The entries are to be printed again word for word, but no picture may appear.

» GIVEN INFORMATION:
★ ★ ★ ★ ★

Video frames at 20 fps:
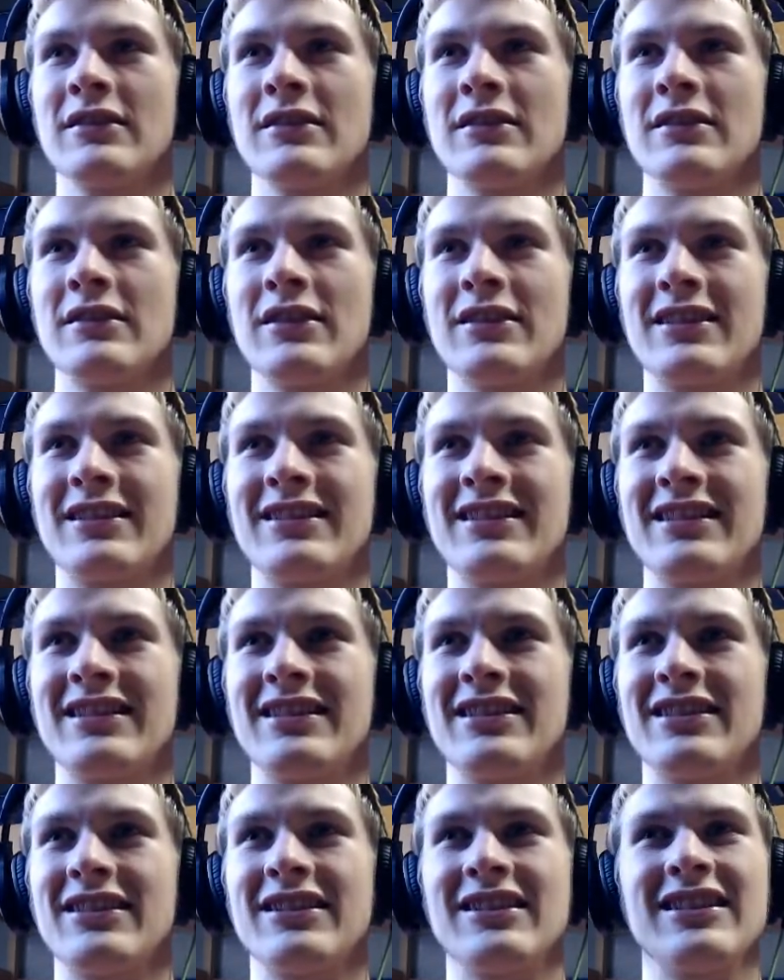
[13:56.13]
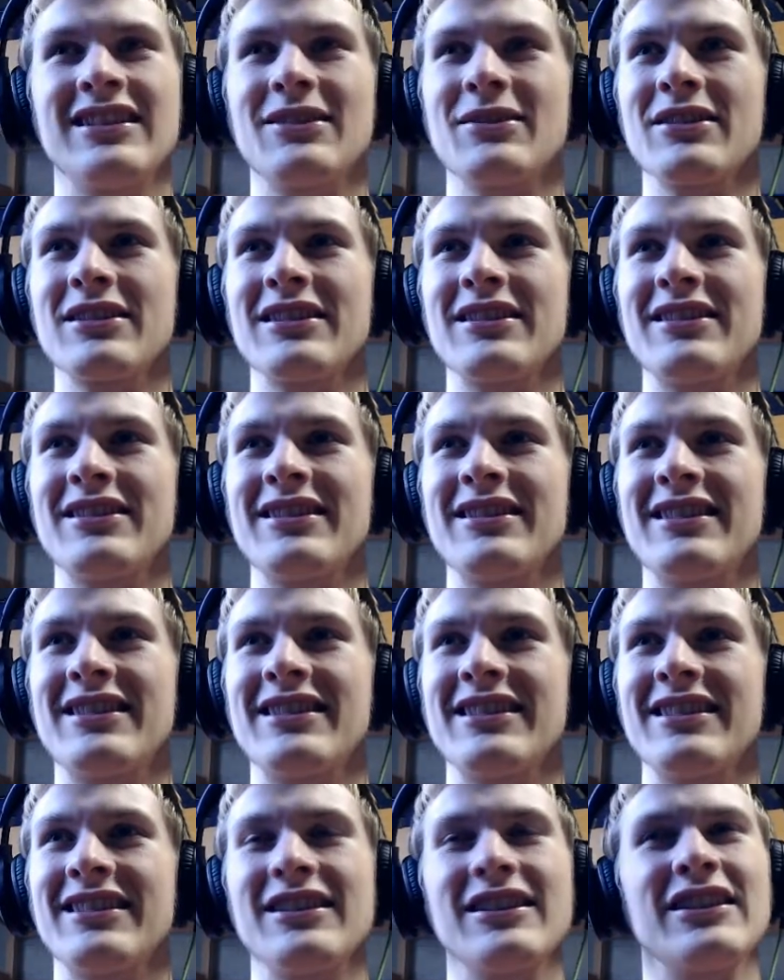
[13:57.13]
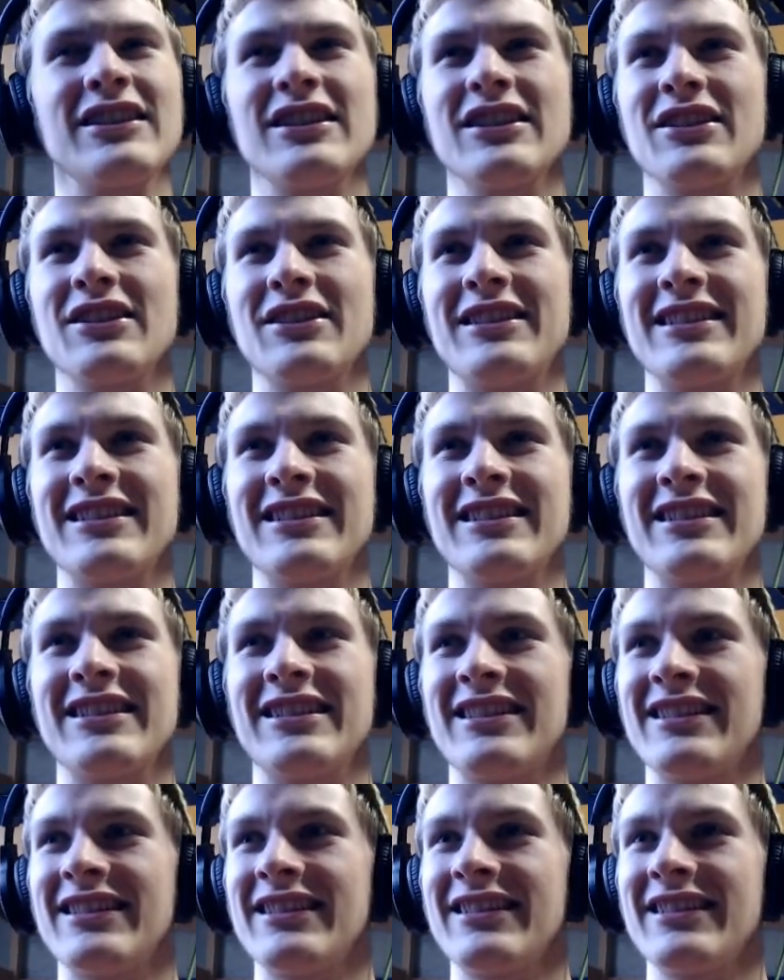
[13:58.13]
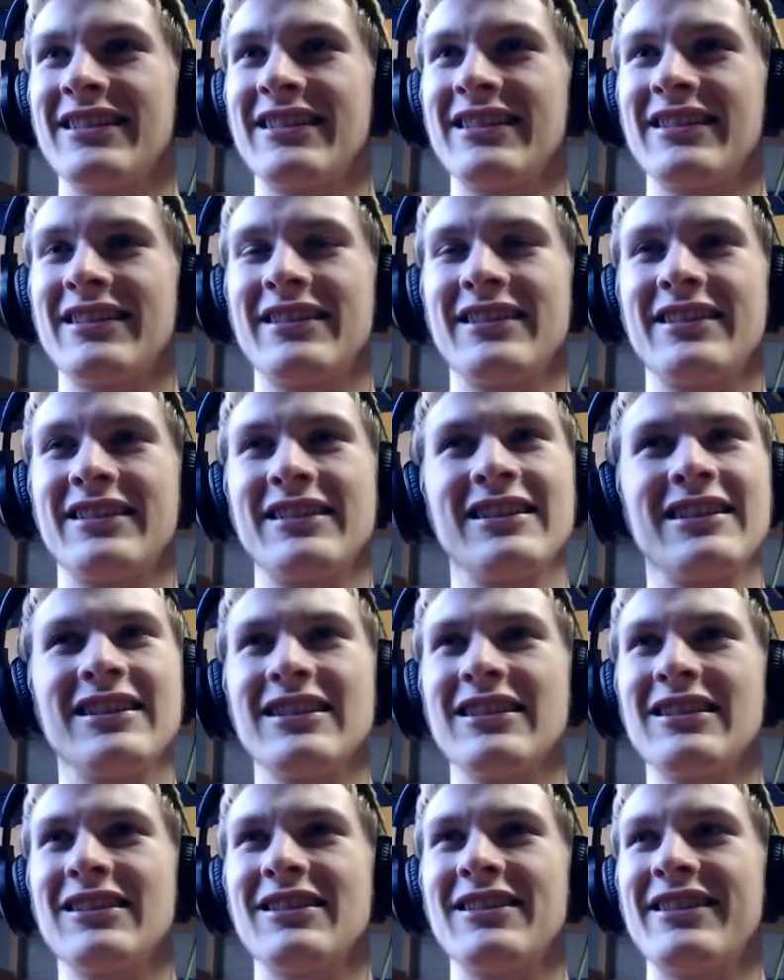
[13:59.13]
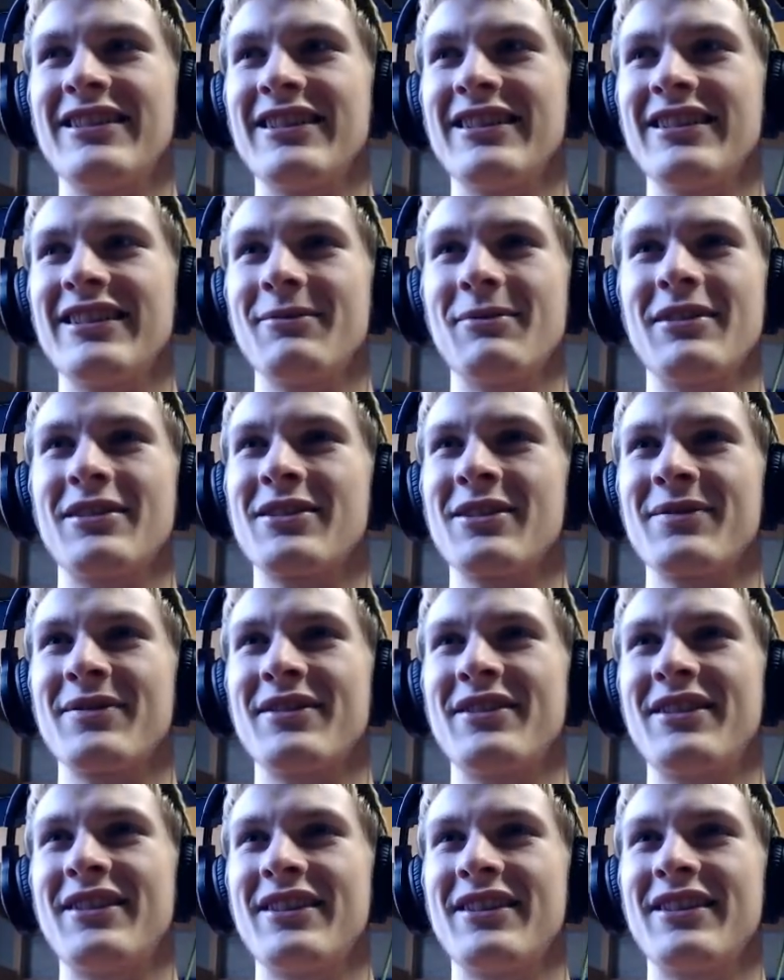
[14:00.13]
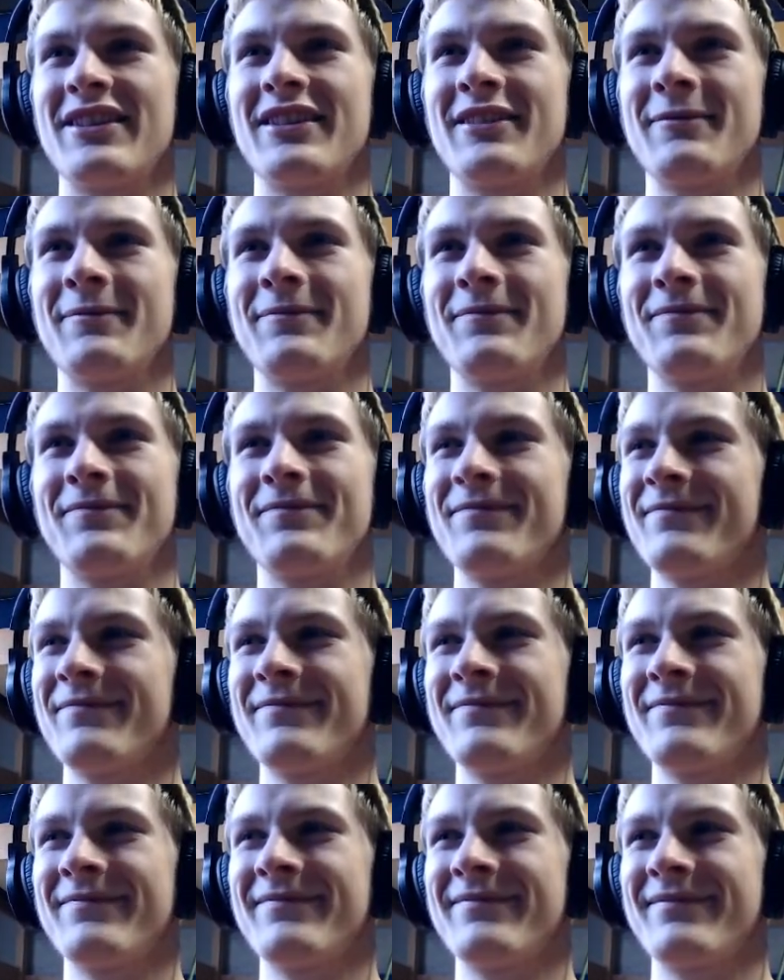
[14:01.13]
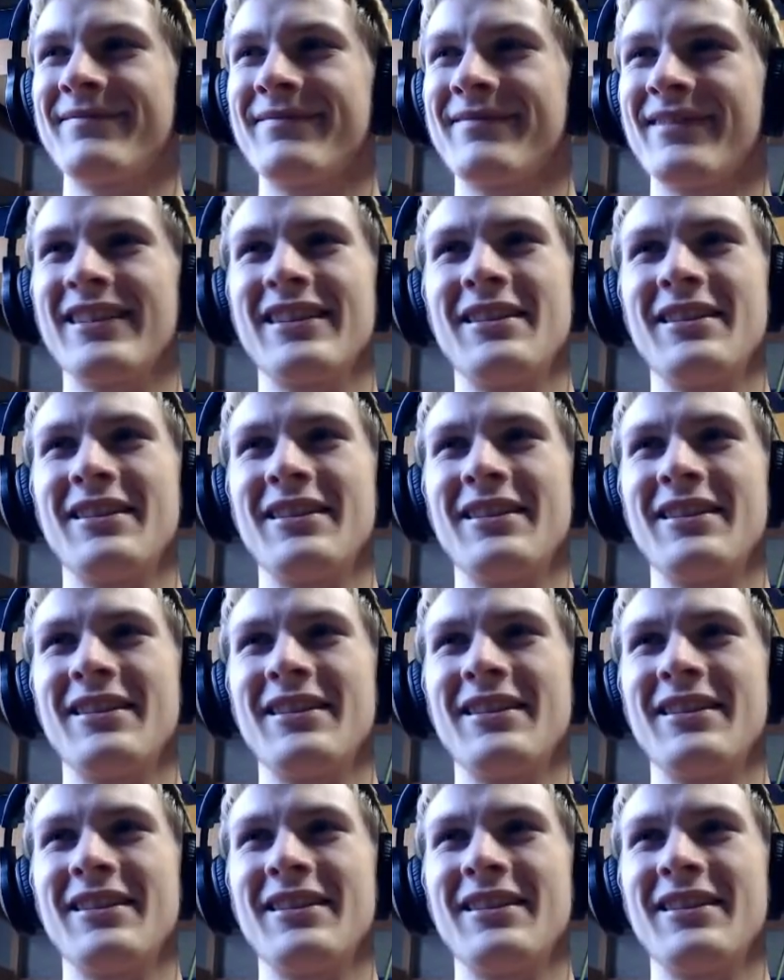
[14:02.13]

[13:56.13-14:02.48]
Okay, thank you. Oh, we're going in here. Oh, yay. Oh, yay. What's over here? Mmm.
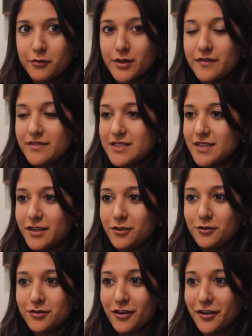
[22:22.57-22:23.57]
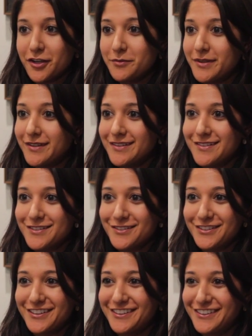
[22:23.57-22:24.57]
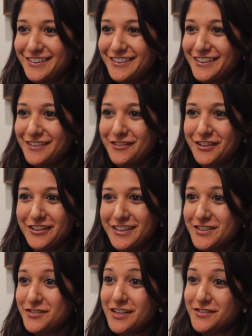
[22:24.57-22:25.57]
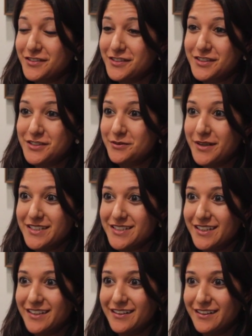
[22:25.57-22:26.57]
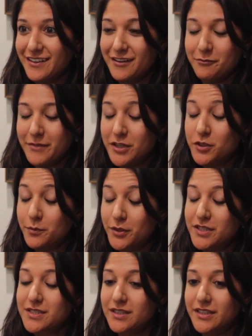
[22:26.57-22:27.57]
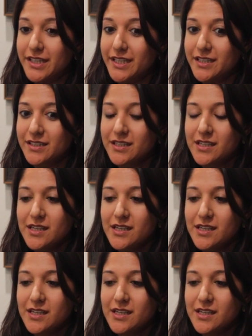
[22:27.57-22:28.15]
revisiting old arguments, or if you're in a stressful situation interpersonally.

★ ★ ★ ★ ★

» RESPONSE BOX:
Video frames at 20 fps:
[13:56.13]
[13:57.13]
[13:58.13]
[13:59.13]
[14:00.13]
[14:01.13]
[14:02.13]

[13:56.13-14:02.48]
Okay, thank you. Oh, we're going in here. Oh, yay. Oh, yay. What's over here? Mmm.
[22:22.57-22:23.57]
[22:23.57-22:24.57]
[22:24.57-22:25.57]
[22:25.57-22:26.57]
[22:26.57-22:27.57]
[22:27.57-22:28.15]
revisiting old arguments, or if you're in a stressful situation interpersonally.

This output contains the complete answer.